Problem to work on: Write out all the data below exactly.

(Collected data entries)

Content starts

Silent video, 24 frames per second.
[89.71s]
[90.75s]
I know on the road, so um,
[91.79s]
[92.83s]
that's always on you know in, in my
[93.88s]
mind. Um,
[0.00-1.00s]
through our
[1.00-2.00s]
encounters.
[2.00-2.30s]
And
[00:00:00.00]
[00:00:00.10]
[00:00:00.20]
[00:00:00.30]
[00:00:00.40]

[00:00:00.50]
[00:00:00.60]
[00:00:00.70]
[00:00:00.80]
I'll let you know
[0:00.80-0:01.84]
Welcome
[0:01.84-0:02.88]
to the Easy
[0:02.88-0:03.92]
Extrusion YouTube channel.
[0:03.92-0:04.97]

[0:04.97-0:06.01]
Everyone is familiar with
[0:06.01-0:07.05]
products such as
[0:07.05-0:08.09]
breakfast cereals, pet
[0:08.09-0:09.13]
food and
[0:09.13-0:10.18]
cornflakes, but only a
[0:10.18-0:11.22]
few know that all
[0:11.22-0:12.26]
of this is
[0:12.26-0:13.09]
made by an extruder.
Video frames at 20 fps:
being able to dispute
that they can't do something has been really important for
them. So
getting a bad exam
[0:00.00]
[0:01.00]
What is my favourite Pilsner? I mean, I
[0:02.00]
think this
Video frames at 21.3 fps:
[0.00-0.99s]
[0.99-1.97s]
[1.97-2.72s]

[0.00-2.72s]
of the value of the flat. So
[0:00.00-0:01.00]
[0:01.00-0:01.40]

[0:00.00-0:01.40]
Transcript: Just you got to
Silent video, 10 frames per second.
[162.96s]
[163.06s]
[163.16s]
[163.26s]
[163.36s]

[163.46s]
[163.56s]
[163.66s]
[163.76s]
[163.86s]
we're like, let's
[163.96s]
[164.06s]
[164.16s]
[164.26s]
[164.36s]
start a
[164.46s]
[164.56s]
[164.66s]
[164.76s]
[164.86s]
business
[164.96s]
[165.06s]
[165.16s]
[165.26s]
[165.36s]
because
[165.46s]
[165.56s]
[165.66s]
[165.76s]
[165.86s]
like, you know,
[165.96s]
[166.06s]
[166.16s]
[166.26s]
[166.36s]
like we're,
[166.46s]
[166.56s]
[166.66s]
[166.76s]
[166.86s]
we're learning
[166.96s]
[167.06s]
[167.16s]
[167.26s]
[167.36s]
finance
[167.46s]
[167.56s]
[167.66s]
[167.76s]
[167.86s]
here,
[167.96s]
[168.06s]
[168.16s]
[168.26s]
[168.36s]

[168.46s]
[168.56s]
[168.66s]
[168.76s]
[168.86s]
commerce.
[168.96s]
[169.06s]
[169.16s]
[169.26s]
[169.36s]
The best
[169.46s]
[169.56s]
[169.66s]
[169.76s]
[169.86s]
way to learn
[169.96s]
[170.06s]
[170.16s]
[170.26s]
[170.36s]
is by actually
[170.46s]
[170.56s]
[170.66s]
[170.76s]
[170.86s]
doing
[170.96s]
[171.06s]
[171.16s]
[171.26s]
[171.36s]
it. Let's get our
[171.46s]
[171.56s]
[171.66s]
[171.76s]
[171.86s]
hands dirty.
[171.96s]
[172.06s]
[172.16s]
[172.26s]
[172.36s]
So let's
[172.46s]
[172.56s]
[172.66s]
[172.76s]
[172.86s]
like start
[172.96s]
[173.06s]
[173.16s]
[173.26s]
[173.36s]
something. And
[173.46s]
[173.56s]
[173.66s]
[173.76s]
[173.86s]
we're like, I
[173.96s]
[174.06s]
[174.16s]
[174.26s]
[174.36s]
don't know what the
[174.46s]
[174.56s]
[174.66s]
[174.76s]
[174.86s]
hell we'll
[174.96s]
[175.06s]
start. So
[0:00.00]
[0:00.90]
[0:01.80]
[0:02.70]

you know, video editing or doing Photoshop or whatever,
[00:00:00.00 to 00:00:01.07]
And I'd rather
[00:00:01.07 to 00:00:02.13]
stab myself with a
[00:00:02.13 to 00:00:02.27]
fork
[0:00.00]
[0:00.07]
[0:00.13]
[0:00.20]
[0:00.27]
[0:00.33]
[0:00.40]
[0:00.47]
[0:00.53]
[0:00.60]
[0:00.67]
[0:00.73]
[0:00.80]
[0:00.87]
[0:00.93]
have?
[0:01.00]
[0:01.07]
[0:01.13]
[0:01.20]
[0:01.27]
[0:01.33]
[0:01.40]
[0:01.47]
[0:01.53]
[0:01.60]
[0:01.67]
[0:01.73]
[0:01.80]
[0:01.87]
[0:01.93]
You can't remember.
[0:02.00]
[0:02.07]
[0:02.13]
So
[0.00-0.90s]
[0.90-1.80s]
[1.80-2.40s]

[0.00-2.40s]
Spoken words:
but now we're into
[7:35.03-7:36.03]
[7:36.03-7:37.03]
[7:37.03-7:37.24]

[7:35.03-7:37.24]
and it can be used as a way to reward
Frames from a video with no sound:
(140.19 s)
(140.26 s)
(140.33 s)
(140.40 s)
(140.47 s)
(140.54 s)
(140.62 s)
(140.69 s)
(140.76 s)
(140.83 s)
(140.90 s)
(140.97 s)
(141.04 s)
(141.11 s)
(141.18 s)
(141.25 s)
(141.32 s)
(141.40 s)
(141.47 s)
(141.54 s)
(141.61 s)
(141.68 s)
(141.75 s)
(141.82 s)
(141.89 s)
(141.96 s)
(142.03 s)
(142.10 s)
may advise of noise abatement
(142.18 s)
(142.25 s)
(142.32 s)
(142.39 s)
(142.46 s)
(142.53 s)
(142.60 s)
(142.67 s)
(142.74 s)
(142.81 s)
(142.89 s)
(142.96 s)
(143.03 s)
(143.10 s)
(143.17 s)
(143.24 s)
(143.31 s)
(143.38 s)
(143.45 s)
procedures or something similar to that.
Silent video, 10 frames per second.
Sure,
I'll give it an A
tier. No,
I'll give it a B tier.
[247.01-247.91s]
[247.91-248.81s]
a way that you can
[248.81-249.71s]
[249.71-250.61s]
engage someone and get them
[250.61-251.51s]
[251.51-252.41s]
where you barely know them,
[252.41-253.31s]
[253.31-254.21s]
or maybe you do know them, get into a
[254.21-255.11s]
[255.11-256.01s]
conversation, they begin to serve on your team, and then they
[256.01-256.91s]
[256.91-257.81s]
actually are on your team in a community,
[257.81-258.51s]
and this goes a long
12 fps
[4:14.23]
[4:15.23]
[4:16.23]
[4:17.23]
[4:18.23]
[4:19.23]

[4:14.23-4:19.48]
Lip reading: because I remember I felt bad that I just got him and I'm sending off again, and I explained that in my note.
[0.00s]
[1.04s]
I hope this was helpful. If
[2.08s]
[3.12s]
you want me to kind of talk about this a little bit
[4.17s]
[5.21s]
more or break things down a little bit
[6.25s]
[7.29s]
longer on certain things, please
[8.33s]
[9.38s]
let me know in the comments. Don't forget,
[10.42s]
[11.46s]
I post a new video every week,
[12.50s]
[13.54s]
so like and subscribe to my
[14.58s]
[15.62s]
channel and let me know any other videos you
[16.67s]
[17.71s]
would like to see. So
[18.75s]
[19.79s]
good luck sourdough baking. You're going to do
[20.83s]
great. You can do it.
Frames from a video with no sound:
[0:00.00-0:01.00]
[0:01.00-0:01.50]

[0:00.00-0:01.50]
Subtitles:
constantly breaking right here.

Content ends

Solution:
Silent video, 24 frames per second.
[89.71s]
[90.75s]
I know on the road, so um,
[91.79s]
[92.83s]
that's always on you know in, in my
[93.88s]
mind. Um,
[0.00-1.00s]
through our
[1.00-2.00s]
encounters.
[2.00-2.30s]
And
[00:00:00.00]
[00:00:00.10]
[00:00:00.20]
[00:00:00.30]
[00:00:00.40]

[00:00:00.50]
[00:00:00.60]
[00:00:00.70]
[00:00:00.80]
I'll let you know
[0:00.80-0:01.84]
Welcome
[0:01.84-0:02.88]
to the Easy
[0:02.88-0:03.92]
Extrusion YouTube channel.
[0:03.92-0:04.97]

[0:04.97-0:06.01]
Everyone is familiar with
[0:06.01-0:07.05]
products such as
[0:07.05-0:08.09]
breakfast cereals, pet
[0:08.09-0:09.13]
food and
[0:09.13-0:10.18]
cornflakes, but only a
[0:10.18-0:11.22]
few know that all
[0:11.22-0:12.26]
of this is
[0:12.26-0:13.09]
made by an extruder.
Video frames at 20 fps:
being able to dispute
that they can't do something has been really important for
them. So
getting a bad exam
[0:00.00]
[0:01.00]
What is my favourite Pilsner? I mean, I
[0:02.00]
think this
Video frames at 21.3 fps:
[0.00-0.99s]
[0.99-1.97s]
[1.97-2.72s]

[0.00-2.72s]
of the value of the flat. So
[0:00.00-0:01.00]
[0:01.00-0:01.40]

[0:00.00-0:01.40]
Transcript: Just you got to
Silent video, 10 frames per second.
[162.96s]
[163.06s]
[163.16s]
[163.26s]
[163.36s]

[163.46s]
[163.56s]
[163.66s]
[163.76s]
[163.86s]
we're like, let's
[163.96s]
[164.06s]
[164.16s]
[164.26s]
[164.36s]
start a
[164.46s]
[164.56s]
[164.66s]
[164.76s]
[164.86s]
business
[164.96s]
[165.06s]
[165.16s]
[165.26s]
[165.36s]
because
[165.46s]
[165.56s]
[165.66s]
[165.76s]
[165.86s]
like, you know,
[165.96s]
[166.06s]
[166.16s]
[166.26s]
[166.36s]
like we're,
[166.46s]
[166.56s]
[166.66s]
[166.76s]
[166.86s]
we're learning
[166.96s]
[167.06s]
[167.16s]
[167.26s]
[167.36s]
finance
[167.46s]
[167.56s]
[167.66s]
[167.76s]
[167.86s]
here,
[167.96s]
[168.06s]
[168.16s]
[168.26s]
[168.36s]

[168.46s]
[168.56s]
[168.66s]
[168.76s]
[168.86s]
commerce.
[168.96s]
[169.06s]
[169.16s]
[169.26s]
[169.36s]
The best
[169.46s]
[169.56s]
[169.66s]
[169.76s]
[169.86s]
way to learn
[169.96s]
[170.06s]
[170.16s]
[170.26s]
[170.36s]
is by actually
[170.46s]
[170.56s]
[170.66s]
[170.76s]
[170.86s]
doing
[170.96s]
[171.06s]
[171.16s]
[171.26s]
[171.36s]
it. Let's get our
[171.46s]
[171.56s]
[171.66s]
[171.76s]
[171.86s]
hands dirty.
[171.96s]
[172.06s]
[172.16s]
[172.26s]
[172.36s]
So let's
[172.46s]
[172.56s]
[172.66s]
[172.76s]
[172.86s]
like start
[172.96s]
[173.06s]
[173.16s]
[173.26s]
[173.36s]
something. And
[173.46s]
[173.56s]
[173.66s]
[173.76s]
[173.86s]
we're like, I
[173.96s]
[174.06s]
[174.16s]
[174.26s]
[174.36s]
don't know what the
[174.46s]
[174.56s]
[174.66s]
[174.76s]
[174.86s]
hell we'll
[174.96s]
[175.06s]
start. So
[0:00.00]
[0:00.90]
[0:01.80]
[0:02.70]

you know, video editing or doing Photoshop or whatever,
[00:00:00.00 to 00:00:01.07]
And I'd rather
[00:00:01.07 to 00:00:02.13]
stab myself with a
[00:00:02.13 to 00:00:02.27]
fork
[0:00.00]
[0:00.07]
[0:00.13]
[0:00.20]
[0:00.27]
[0:00.33]
[0:00.40]
[0:00.47]
[0:00.53]
[0:00.60]
[0:00.67]
[0:00.73]
[0:00.80]
[0:00.87]
[0:00.93]
have?
[0:01.00]
[0:01.07]
[0:01.13]
[0:01.20]
[0:01.27]
[0:01.33]
[0:01.40]
[0:01.47]
[0:01.53]
[0:01.60]
[0:01.67]
[0:01.73]
[0:01.80]
[0:01.87]
[0:01.93]
You can't remember.
[0:02.00]
[0:02.07]
[0:02.13]
So
[0.00-0.90s]
[0.90-1.80s]
[1.80-2.40s]

[0.00-2.40s]
Spoken words:
but now we're into
[7:35.03-7:36.03]
[7:36.03-7:37.03]
[7:37.03-7:37.24]

[7:35.03-7:37.24]
and it can be used as a way to reward
Frames from a video with no sound:
(140.19 s)
(140.26 s)
(140.33 s)
(140.40 s)
(140.47 s)
(140.54 s)
(140.62 s)
(140.69 s)
(140.76 s)
(140.83 s)
(140.90 s)
(140.97 s)
(141.04 s)
(141.11 s)
(141.18 s)
(141.25 s)
(141.32 s)
(141.40 s)
(141.47 s)
(141.54 s)
(141.61 s)
(141.68 s)
(141.75 s)
(141.82 s)
(141.89 s)
(141.96 s)
(142.03 s)
(142.10 s)
may advise of noise abatement
(142.18 s)
(142.25 s)
(142.32 s)
(142.39 s)
(142.46 s)
(142.53 s)
(142.60 s)
(142.67 s)
(142.74 s)
(142.81 s)
(142.89 s)
(142.96 s)
(143.03 s)
(143.10 s)
(143.17 s)
(143.24 s)
(143.31 s)
(143.38 s)
(143.45 s)
procedures or something similar to that.
Silent video, 10 frames per second.
Sure,
I'll give it an A
tier. No,
I'll give it a B tier.
[247.01-247.91s]
[247.91-248.81s]
a way that you can
[248.81-249.71s]
[249.71-250.61s]
engage someone and get them
[250.61-251.51s]
[251.51-252.41s]
where you barely know them,
[252.41-253.31s]
[253.31-254.21s]
or maybe you do know them, get into a
[254.21-255.11s]
[255.11-256.01s]
conversation, they begin to serve on your team, and then they
[256.01-256.91s]
[256.91-257.81s]
actually are on your team in a community,
[257.81-258.51s]
and this goes a long
12 fps
[4:14.23]
[4:15.23]
[4:16.23]
[4:17.23]
[4:18.23]
[4:19.23]

[4:14.23-4:19.48]
Lip reading: because I remember I felt bad that I just got him and I'm sending off again, and I explained that in my note.
[0.00s]
[1.04s]
I hope this was helpful. If
[2.08s]
[3.12s]
you want me to kind of talk about this a little bit
[4.17s]
[5.21s]
more or break things down a little bit
[6.25s]
[7.29s]
longer on certain things, please
[8.33s]
[9.38s]
let me know in the comments. Don't forget,
[10.42s]
[11.46s]
I post a new video every week,
[12.50s]
[13.54s]
so like and subscribe to my
[14.58s]
[15.62s]
channel and let me know any other videos you
[16.67s]
[17.71s]
would like to see. So
[18.75s]
[19.79s]
good luck sourdough baking. You're going to do
[20.83s]
great. You can do it.
Frames from a video with no sound:
[0:00.00-0:01.00]
[0:01.00-0:01.50]

[0:00.00-0:01.50]
Subtitles:
constantly breaking right here.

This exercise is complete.